3. Continuous casting method The continuous casting method according to the present invention basically has a basicity (T.CaO / SiO ₂ ) of 0.80 or more and 1.6 or less and a MnO content of 2.5% or more and 36% or less. This is a method of continuously casting the above high Mn steel having a Mn content of 10% or more and 30% or less using the above mold flux. Specifically, the continuous casting mold flux according to the present invention described above is introduced into a molten steel made of high Mn steel having a Mn content of 10 to 30% injected into the continuous casting mold and continuously cast. I do.

  For this reason, in the continuous casting method according to the present invention, there is a relationship between the Mn content (Mn) (unit: mass%) in the high Mn steel and the MnO content (MnO) (unit: mass%) in the mold flux. 0.25 ≦ (MnO) / (Mn) ≦ 1.2.

  In continuously casting high Mn steel using the mold flux according to the present invention, the casting speed is preferably 0.3 to 0.8 m / min. Since high liquid Mn steel has a lower liquidus temperature than general carbon steel, if the casting speed exceeds 0.8 m / min, the mold flux cannot be hatched in time, and a lubricating film (slag based on mold flux) If the casting speed is less than 0.3 m / min, the amount of heat required for melting the mold flux is insufficient. This is because the formation of the lubricating film may be insufficient.

Table 1 summarizes the composition and physical properties of the eight types of mold flux base materials in which the basicity (T. CaO / SiO ₂ ) and the concentration of MnO were changed. The viscosity and freezing point of each flux were adjusted by the contents of Al ₂ O _3, MgO, Na ₂ O and F so as to be values applicable in operation.

  Table 2 summarizes the casting conditions and casting results of each mold flux and high Mn steel.

  In the castings shown in Invention Examples 1 to 4, the temperature of the mold thermocouple during casting was stable, and the properties of the slab surface were also good. In the casting of Example 5 of the present invention using the mold flux E having a high MnO content, a slight pinhole was generated on the surface of the slab. However, this minor pinhole is only to the extent that it is scaled off in a subsequent heat treatment step, and is not substantially a problem.
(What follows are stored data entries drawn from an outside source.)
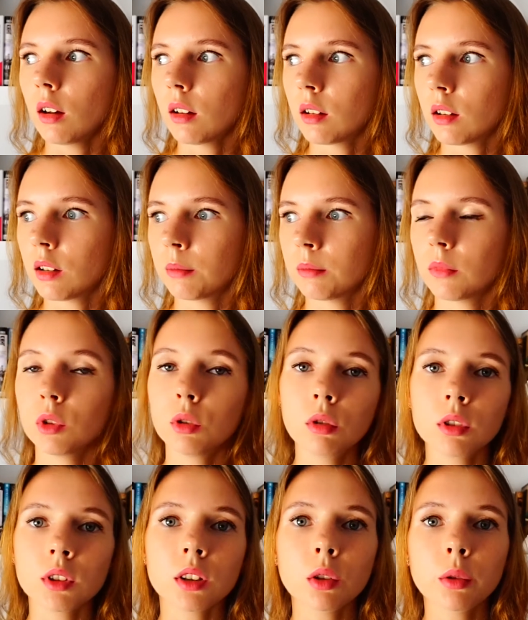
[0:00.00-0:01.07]

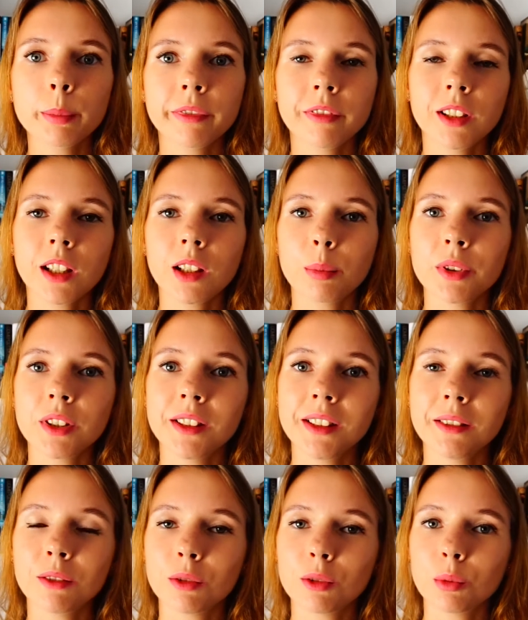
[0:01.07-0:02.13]
Но зато повлияло
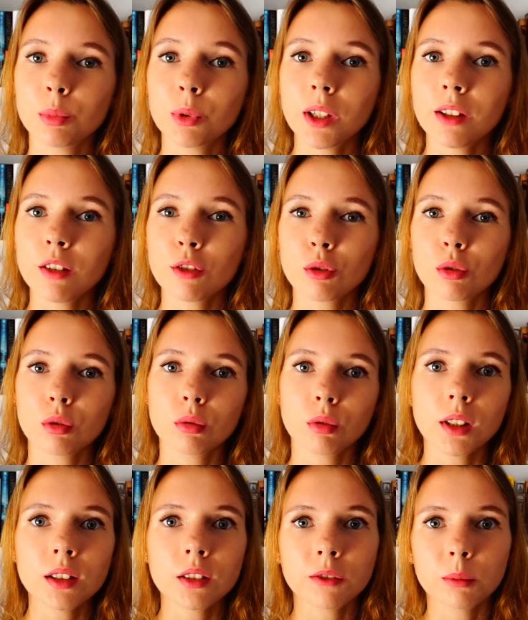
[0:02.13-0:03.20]
позитивно в том плане, что
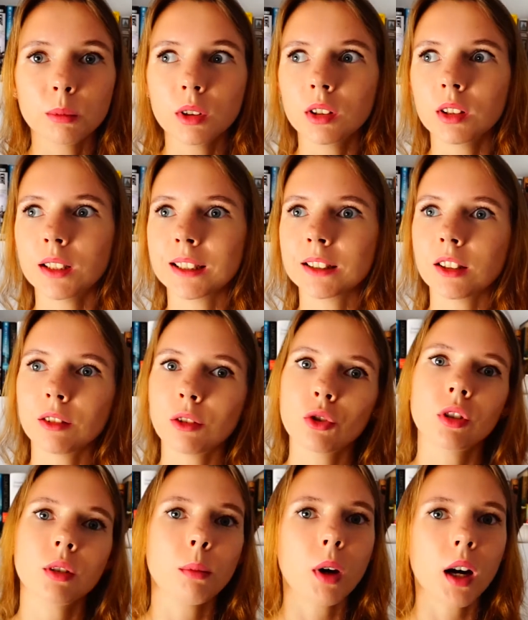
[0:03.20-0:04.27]
туристов было
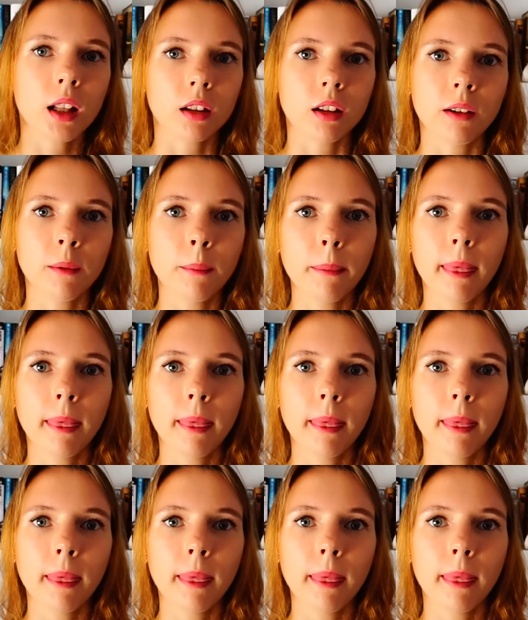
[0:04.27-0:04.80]
достаточно мало.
  On the other hand, in Comparative Example 1 using mold flux A with low basicity and Comparative Example 2 using mold flux G with high basicity and low MnO content, the temperature of the thermocouple installed in the mold Fluctuation was large and not suitable for continuous casting.
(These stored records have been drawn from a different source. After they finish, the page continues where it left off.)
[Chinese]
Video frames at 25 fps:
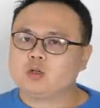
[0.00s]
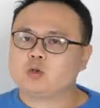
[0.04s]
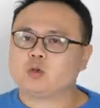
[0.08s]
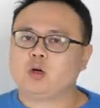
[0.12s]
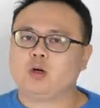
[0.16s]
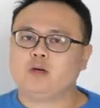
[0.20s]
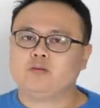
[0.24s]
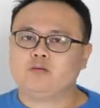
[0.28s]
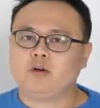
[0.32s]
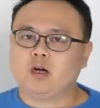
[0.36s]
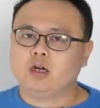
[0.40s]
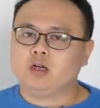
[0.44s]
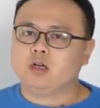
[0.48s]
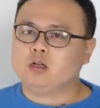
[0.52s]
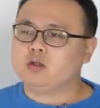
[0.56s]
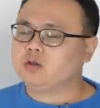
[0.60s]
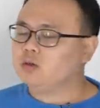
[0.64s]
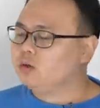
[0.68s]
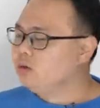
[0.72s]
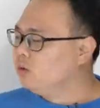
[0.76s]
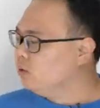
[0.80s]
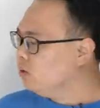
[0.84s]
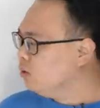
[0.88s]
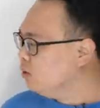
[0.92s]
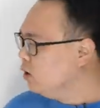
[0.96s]
能双方呢
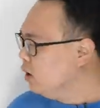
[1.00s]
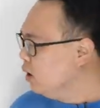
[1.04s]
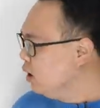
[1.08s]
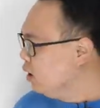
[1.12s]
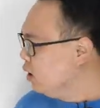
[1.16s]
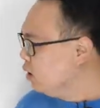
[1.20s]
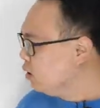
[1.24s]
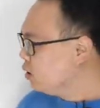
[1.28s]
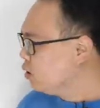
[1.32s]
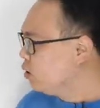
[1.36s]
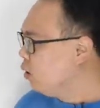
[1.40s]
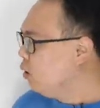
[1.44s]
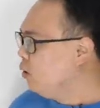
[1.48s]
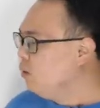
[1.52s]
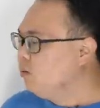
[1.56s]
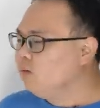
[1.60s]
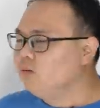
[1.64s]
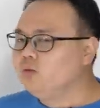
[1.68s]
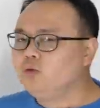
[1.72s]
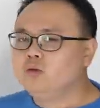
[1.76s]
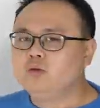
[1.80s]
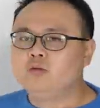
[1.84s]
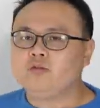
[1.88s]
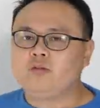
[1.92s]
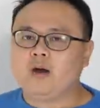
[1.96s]
就都
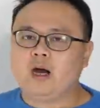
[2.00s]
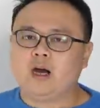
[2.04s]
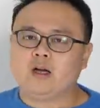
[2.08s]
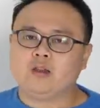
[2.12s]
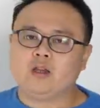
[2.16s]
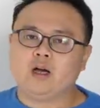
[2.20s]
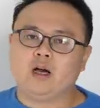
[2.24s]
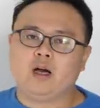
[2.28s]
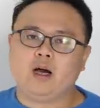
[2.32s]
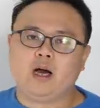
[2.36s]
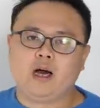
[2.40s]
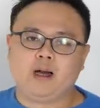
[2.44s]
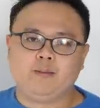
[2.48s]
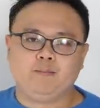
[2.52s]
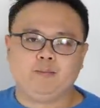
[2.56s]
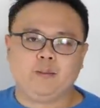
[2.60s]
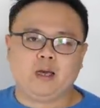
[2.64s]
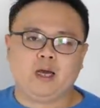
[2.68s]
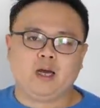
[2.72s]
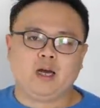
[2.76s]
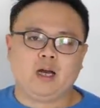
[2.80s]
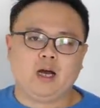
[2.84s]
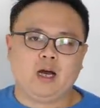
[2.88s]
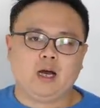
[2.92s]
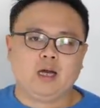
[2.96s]
无法呢安
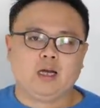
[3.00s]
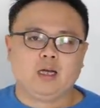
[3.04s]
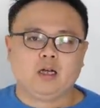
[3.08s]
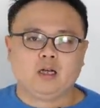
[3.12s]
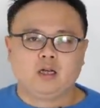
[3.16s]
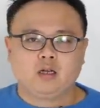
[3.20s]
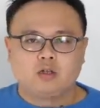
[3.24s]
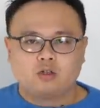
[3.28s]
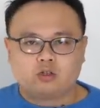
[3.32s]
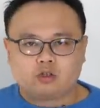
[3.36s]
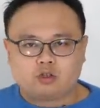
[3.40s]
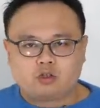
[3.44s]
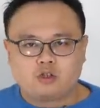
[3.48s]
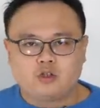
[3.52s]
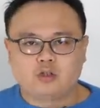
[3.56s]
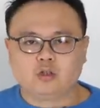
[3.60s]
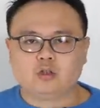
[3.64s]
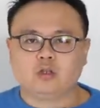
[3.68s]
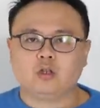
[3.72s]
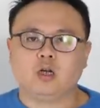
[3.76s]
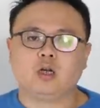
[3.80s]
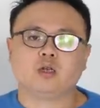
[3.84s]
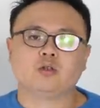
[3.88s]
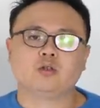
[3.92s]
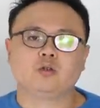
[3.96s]
眠了，
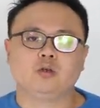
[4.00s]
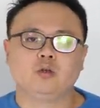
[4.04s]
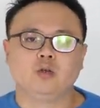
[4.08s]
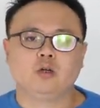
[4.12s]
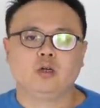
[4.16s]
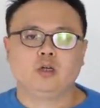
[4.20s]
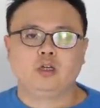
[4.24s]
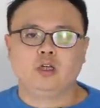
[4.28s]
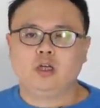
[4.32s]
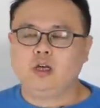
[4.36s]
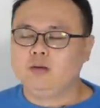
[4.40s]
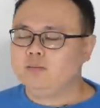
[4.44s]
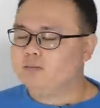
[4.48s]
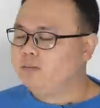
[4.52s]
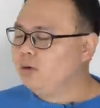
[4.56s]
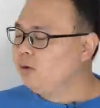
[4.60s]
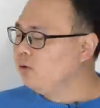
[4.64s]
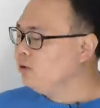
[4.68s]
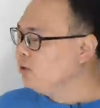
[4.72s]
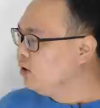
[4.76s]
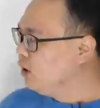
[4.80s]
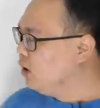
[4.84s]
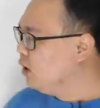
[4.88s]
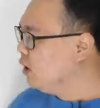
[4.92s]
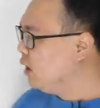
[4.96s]
只能去硬
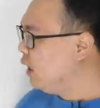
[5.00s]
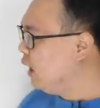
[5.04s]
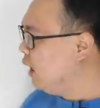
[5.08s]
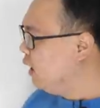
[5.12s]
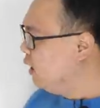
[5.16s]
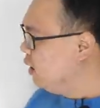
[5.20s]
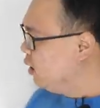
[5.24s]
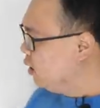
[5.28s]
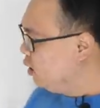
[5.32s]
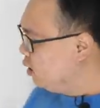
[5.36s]
碰硬了，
Comparative Example 1 has high SiO ₂ activity in the mold flux due to low basicity, and the latter has low MnO content and low MnO activity in the mold flux. This is probably because the SiO ₂ in the mold flux reacted and the composition and physical properties of the mold flux changed from the initial stage during continuous casting.

  Furthermore, in Comparative Example 3 using the mold flux H having both high basicity and MnO content, severe pinholes were generated on the slab surface. This severe pinhole was not suitable for actual operation because it was not scaled off in the subsequent heat treatment step and a separate soot removal step was required.

Claims (6)

A mold flux for continuous casting of high Mn steel having a Mn content of 10 to 30% by mass, wherein the ratio of MnO content (MnO) to Mn content (Mn) of the high Mn steel {(MnO ) / (Mn)} is 0.25 to 1.2, and the basicity (T.CaO / SiO ₂ ) is 0.80 to 1.6, for continuous casting of high Mn steel Mold flux.   The mold flux for continuous casting of high Mn steel according to claim 1, wherein the MnO content is 2.5 to 36% by mass.   The mold flux for continuous casting of high Mn steel according to claim 2, wherein the MnO content is 16% by mass or less.   4. The mold flux for continuous casting of high Mn steel according to claim 1, wherein the Si content of the high Mn steel is 0.1 to 0.8% by mass. 5.   The mold flux for continuous casting according to any one of claims 1 to 4, wherein the molten steel made of high Mn steel having a Mn content of 10 to 30% and injected into the continuous casting mold. A continuous casting method characterized in that continuous casting is performed by putting   The continuous casting method according to claim 5, wherein the casting speed is 0.3 to 0.8 m / min.